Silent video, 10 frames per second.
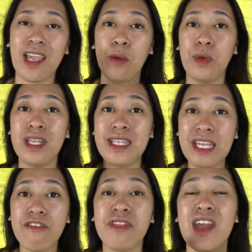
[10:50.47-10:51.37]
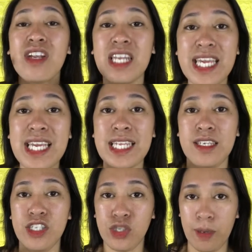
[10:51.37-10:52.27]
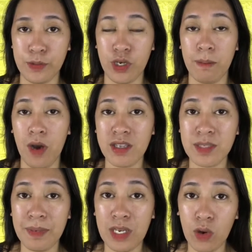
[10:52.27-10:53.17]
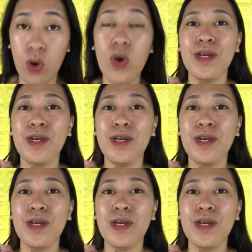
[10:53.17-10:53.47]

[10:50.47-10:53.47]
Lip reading: I will leave their link in the description box below.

########################################

◆ Task statement: Take the line with "[10:50.47-10:51.37]" and each line after it through the end of the material above, and reproduce them exactly, without the pictures.

◆ Written response:
[10:50.47-10:51.37]
[10:51.37-10:52.27]
[10:52.27-10:53.17]
[10:53.17-10:53.47]

[10:50.47-10:53.47]
Lip reading: I will leave their link in the description box below.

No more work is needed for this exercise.